He added that Benilde Open is unique in that it commissions “prototypical work that tests out ideas in a gallery setting,” unlike other similar grants of this scale. “It’s brave to have this kind of incubator for people at different stages of their career. It’s quite unique globally, an opportunity that we don’t see a lot,” he said.

FAMILIAR MADE NEW
Some projects reinterpreted day-to-day rituals and materials to develop new forms.

Technospoonism: Wearable Cutlery for a Reimagined Kamayan by designer Bianca Carague presents a speculative jewelry collection that reimagines the Filipino tradition of eating using one’s hands.
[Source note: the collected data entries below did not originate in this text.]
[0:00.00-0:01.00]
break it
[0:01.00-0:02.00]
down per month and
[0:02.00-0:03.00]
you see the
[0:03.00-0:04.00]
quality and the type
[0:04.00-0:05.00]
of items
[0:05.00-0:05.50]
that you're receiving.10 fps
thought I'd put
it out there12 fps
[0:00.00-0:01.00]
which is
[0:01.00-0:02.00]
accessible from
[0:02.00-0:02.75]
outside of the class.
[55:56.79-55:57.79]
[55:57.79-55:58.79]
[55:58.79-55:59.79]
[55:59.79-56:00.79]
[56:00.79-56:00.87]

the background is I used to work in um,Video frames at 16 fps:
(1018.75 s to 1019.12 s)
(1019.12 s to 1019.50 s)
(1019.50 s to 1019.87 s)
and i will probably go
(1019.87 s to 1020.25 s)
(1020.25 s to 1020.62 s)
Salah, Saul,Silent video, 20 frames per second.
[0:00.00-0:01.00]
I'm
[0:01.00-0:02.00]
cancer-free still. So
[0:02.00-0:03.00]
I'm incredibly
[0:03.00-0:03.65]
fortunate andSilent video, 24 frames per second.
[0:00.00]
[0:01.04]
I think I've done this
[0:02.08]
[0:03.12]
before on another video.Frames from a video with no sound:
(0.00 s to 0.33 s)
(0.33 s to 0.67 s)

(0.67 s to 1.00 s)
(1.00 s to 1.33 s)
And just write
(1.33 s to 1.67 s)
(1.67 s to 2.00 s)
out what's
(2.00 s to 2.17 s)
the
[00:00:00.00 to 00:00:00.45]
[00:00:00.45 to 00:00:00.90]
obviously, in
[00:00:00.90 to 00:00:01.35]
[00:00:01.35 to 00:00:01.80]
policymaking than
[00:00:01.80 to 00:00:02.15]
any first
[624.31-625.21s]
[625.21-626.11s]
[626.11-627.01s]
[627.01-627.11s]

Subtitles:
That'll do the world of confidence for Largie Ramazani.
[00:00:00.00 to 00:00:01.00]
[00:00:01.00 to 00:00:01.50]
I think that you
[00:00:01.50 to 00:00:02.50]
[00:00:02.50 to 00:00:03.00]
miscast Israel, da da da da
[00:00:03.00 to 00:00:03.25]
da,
Her experimentation in form resulted in rings that double as forks, cuffs that also function as plates, and pendants that may carry food.

Datirati by Niño Tayao revisits childhood play through a stacking toy made from agricultural waste. Using organic materials like rice husks, corn husks, various seeds, and starch, his series of toys invites people to contemplate the life cycle of objects.

“Coming from an industrial design background, I found that the agri-waste materials carried nostalgia. I feel that I’m working with a living thing that’s very fragile,” he said. “The uncertainty is kind of a metaphor for the climate we have right now.”

CIVIC LIFE, PUBLIC SPACE
For artist Krishner Appay from Sulu, whose project A Cultural Revival of the Tausug Luhul Giyuting Tree of Life presents appliqué textiles developed with local artisans, the Benilde Open is an opportunity to keep traditional textile knowledge alive.

“Sulu traditional art has to be passed on to the next generation, even in the reality of modernization. This traditional knowledge deserves wider recognition, appreciation, and preservation,” she told BusinessWorld. “This exhibit also challenges the notion that local artisans can only create for local audiences. It can go beyond the community.”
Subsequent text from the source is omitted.